Stored items
***

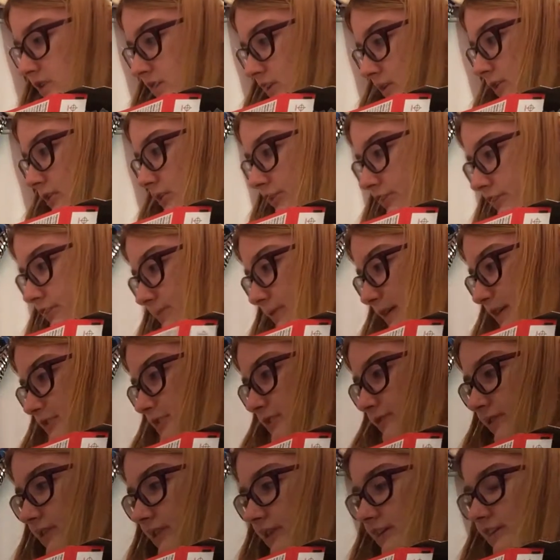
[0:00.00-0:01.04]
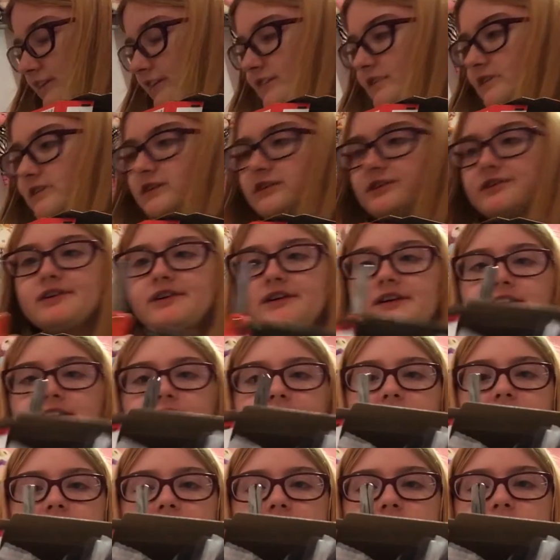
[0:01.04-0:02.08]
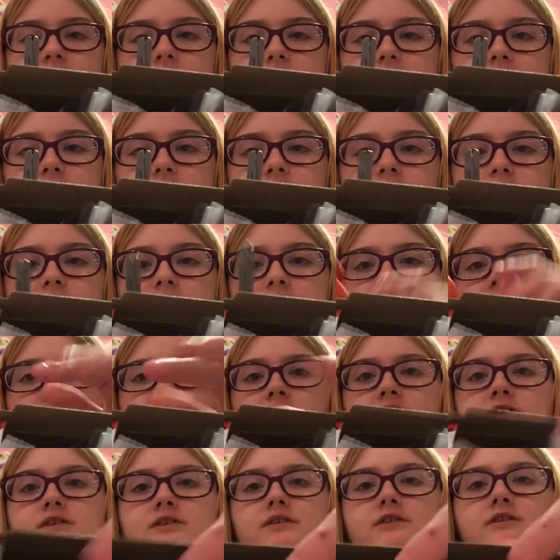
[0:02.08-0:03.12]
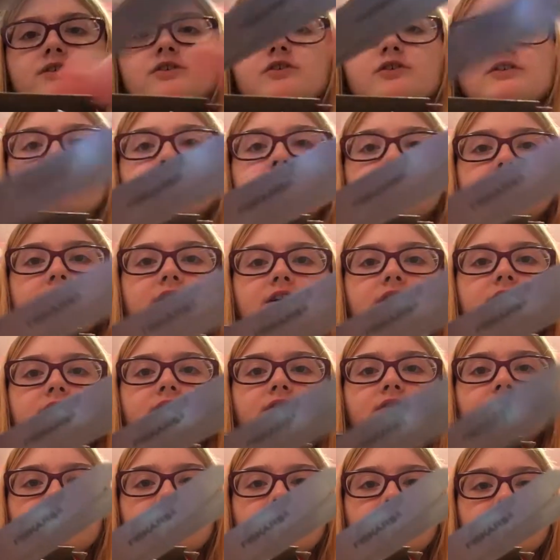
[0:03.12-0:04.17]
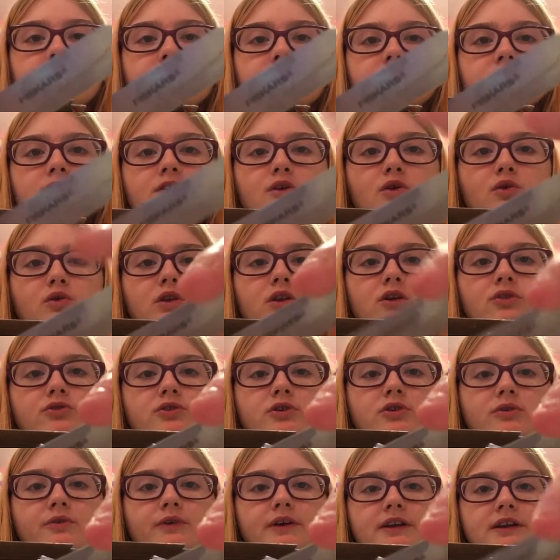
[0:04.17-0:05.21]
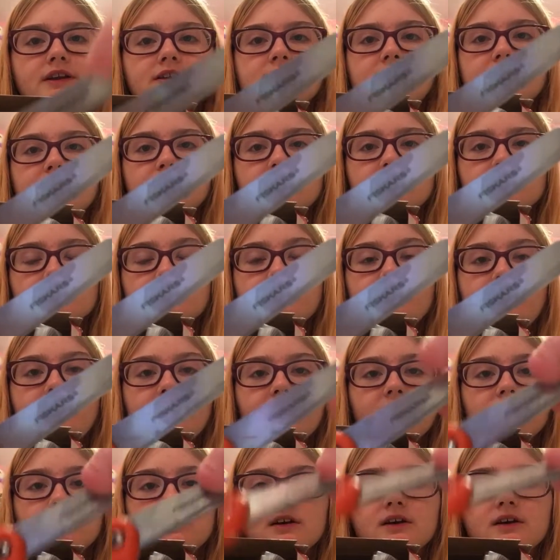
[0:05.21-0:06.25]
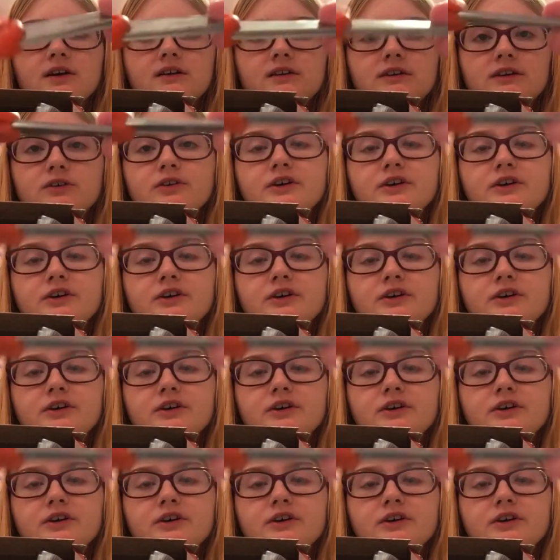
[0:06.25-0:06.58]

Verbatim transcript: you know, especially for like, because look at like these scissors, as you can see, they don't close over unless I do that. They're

***

◆ **HOW TO COMPLETE THIS TASK**
Repeat all of the entries above exactly. Keep pictures out of it.

◆ **FINISHED TASK**
[0:00.00-0:01.04]
[0:01.04-0:02.08]
[0:02.08-0:03.12]
[0:03.12-0:04.17]
[0:04.17-0:05.21]
[0:05.21-0:06.25]
[0:06.25-0:06.58]

Verbatim transcript: you know, especially for like, because look at like these scissors, as you can see, they don't close over unless I do that. They're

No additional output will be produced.